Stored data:
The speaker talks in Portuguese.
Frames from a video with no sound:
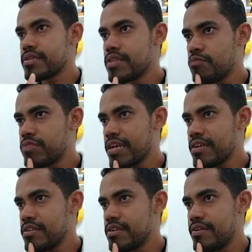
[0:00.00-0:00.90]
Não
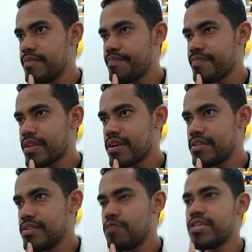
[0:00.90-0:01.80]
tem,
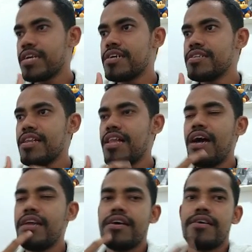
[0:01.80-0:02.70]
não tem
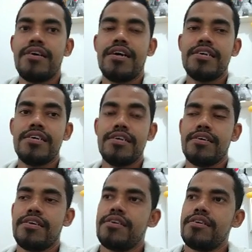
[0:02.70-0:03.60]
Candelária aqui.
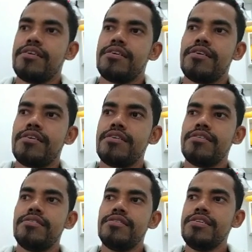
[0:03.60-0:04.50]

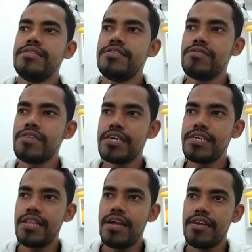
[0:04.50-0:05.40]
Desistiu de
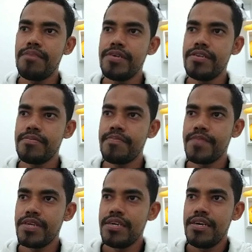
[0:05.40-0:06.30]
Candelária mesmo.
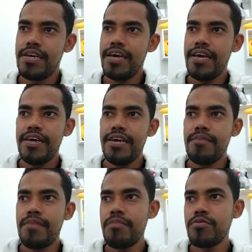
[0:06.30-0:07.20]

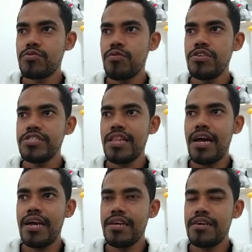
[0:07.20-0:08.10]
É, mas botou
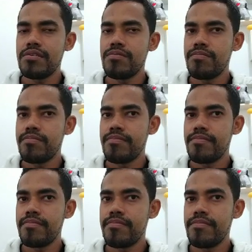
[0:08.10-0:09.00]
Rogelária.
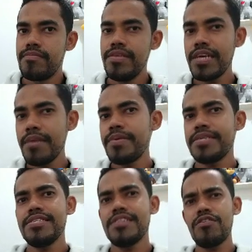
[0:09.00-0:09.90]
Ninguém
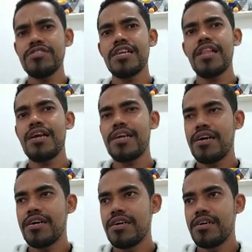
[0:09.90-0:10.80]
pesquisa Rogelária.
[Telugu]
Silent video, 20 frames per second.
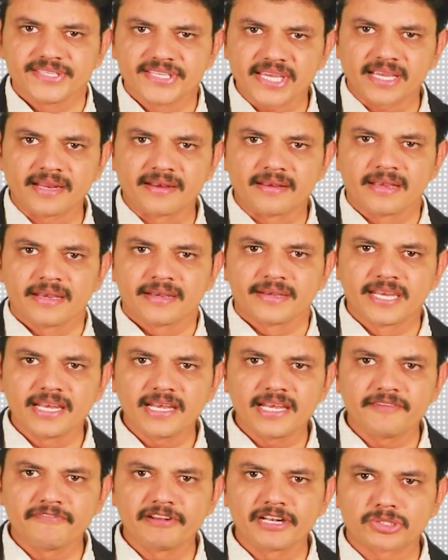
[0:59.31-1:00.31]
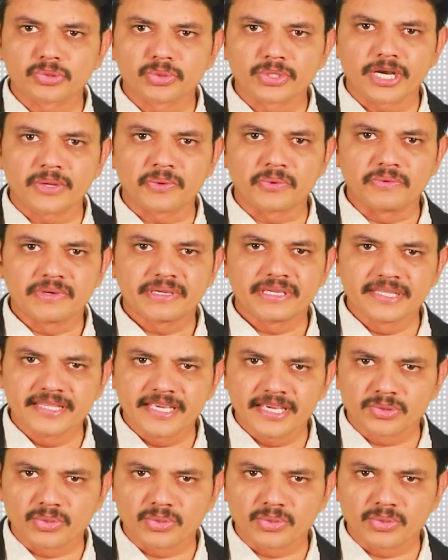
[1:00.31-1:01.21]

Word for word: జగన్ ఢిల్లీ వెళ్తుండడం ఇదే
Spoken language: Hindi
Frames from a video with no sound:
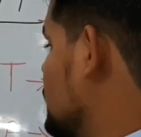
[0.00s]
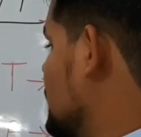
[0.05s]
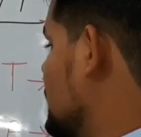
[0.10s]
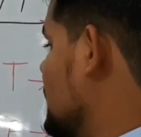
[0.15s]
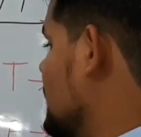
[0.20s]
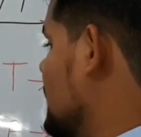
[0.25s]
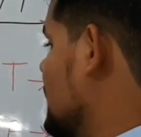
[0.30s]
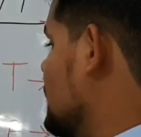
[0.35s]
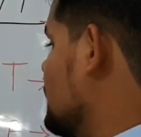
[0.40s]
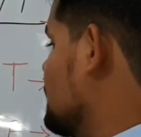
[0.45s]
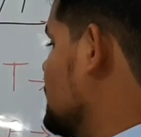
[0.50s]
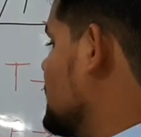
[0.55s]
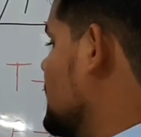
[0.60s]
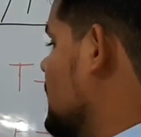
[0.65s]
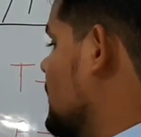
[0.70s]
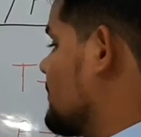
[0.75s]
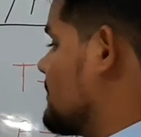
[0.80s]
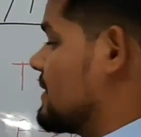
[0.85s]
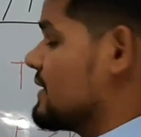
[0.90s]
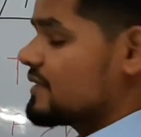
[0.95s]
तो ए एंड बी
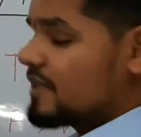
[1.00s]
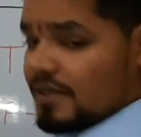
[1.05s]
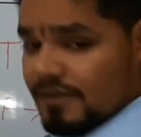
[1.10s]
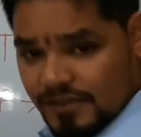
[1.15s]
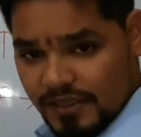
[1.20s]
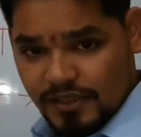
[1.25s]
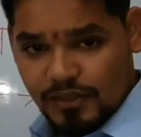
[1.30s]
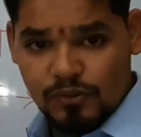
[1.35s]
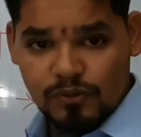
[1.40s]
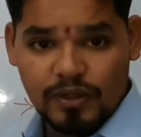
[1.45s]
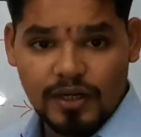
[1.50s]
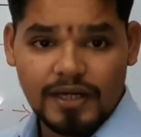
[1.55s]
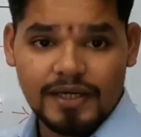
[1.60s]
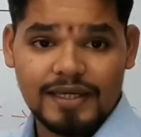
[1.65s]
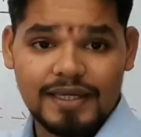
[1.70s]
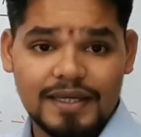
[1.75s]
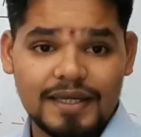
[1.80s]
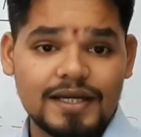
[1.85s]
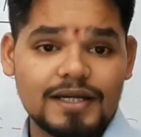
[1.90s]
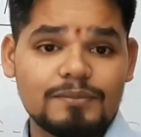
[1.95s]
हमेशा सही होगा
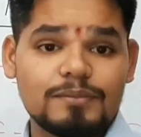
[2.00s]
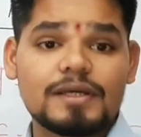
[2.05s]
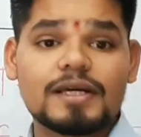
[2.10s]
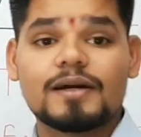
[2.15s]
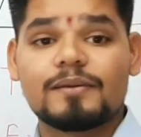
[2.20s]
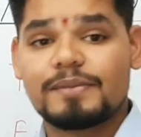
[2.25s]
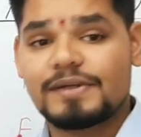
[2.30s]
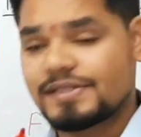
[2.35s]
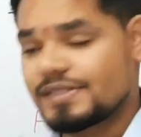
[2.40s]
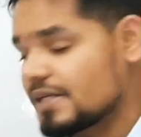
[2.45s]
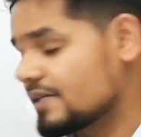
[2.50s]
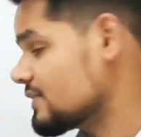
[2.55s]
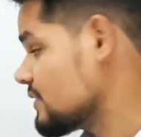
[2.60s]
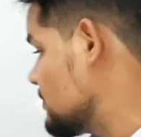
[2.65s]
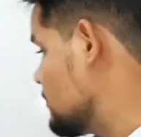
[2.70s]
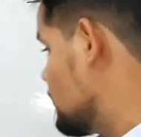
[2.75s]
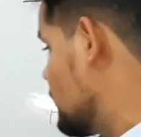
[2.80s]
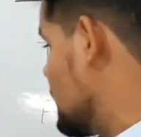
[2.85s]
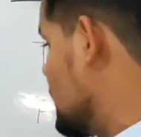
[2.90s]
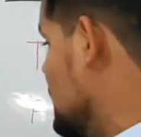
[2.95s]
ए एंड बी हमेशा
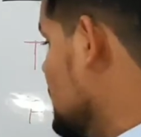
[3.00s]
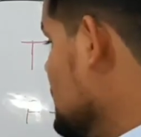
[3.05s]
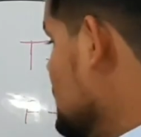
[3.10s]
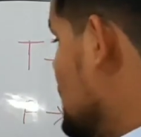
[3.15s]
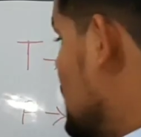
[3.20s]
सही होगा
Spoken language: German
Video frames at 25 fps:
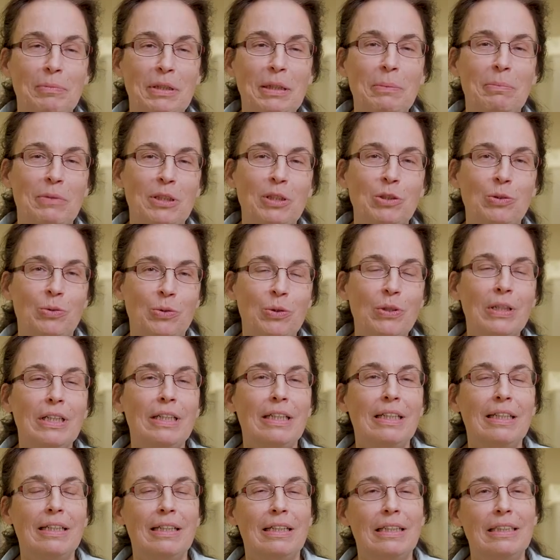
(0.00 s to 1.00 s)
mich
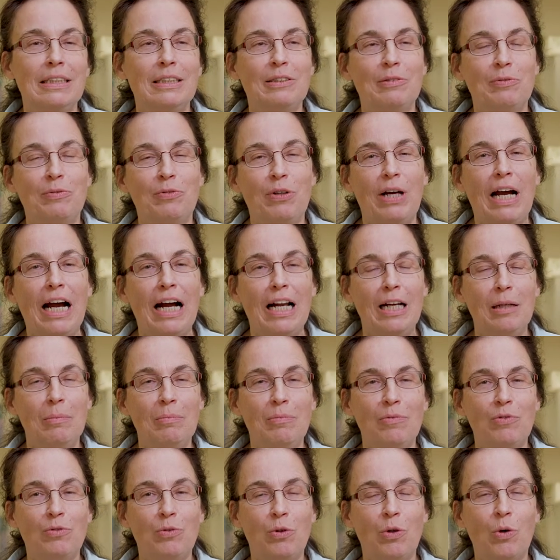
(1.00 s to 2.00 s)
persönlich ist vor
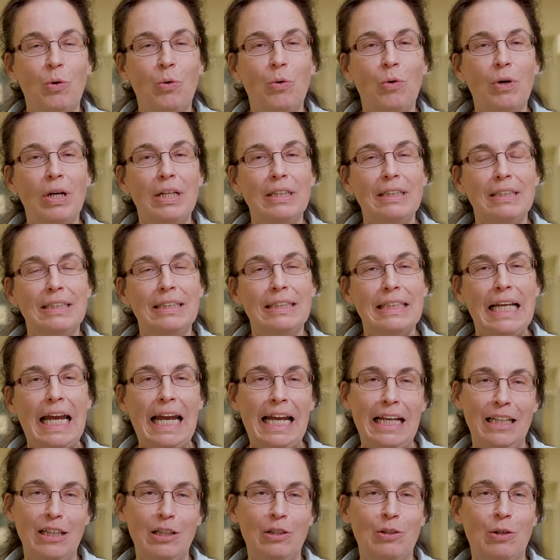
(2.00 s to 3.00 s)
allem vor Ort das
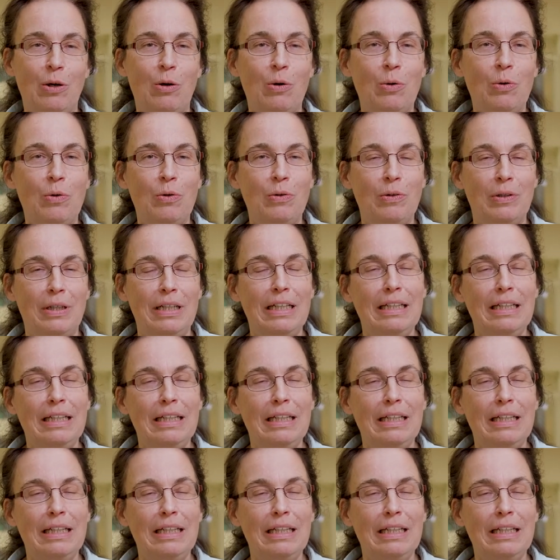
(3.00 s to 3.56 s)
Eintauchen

**Work instruction**
Word for word, restate all of the entries above and leave each picture out.

**Solution to this problem**
The speaker talks in Portuguese.
Frames from a video with no sound:
[0:00.00-0:00.90]
Não
[0:00.90-0:01.80]
tem,
[0:01.80-0:02.70]
não tem
[0:02.70-0:03.60]
Candelária aqui.
[0:03.60-0:04.50]

[0:04.50-0:05.40]
Desistiu de
[0:05.40-0:06.30]
Candelária mesmo.
[0:06.30-0:07.20]

[0:07.20-0:08.10]
É, mas botou
[0:08.10-0:09.00]
Rogelária.
[0:09.00-0:09.90]
Ninguém
[0:09.90-0:10.80]
pesquisa Rogelária.
[Telugu]
Silent video, 20 frames per second.
[0:59.31-1:00.31]
[1:00.31-1:01.21]

Word for word: జగన్ ఢిల్లీ వెళ్తుండడం ఇదే
Spoken language: Hindi
Frames from a video with no sound:
[0.00s]
[0.05s]
[0.10s]
[0.15s]
[0.20s]
[0.25s]
[0.30s]
[0.35s]
[0.40s]
[0.45s]
[0.50s]
[0.55s]
[0.60s]
[0.65s]
[0.70s]
[0.75s]
[0.80s]
[0.85s]
[0.90s]
[0.95s]
तो ए एंड बी
[1.00s]
[1.05s]
[1.10s]
[1.15s]
[1.20s]
[1.25s]
[1.30s]
[1.35s]
[1.40s]
[1.45s]
[1.50s]
[1.55s]
[1.60s]
[1.65s]
[1.70s]
[1.75s]
[1.80s]
[1.85s]
[1.90s]
[1.95s]
हमेशा सही होगा
[2.00s]
[2.05s]
[2.10s]
[2.15s]
[2.20s]
[2.25s]
[2.30s]
[2.35s]
[2.40s]
[2.45s]
[2.50s]
[2.55s]
[2.60s]
[2.65s]
[2.70s]
[2.75s]
[2.80s]
[2.85s]
[2.90s]
[2.95s]
ए एंड बी हमेशा
[3.00s]
[3.05s]
[3.10s]
[3.15s]
[3.20s]
सही होगा
Spoken language: German
Video frames at 25 fps:
(0.00 s to 1.00 s)
mich
(1.00 s to 2.00 s)
persönlich ist vor
(2.00 s to 3.00 s)
allem vor Ort das
(3.00 s to 3.56 s)
Eintauchen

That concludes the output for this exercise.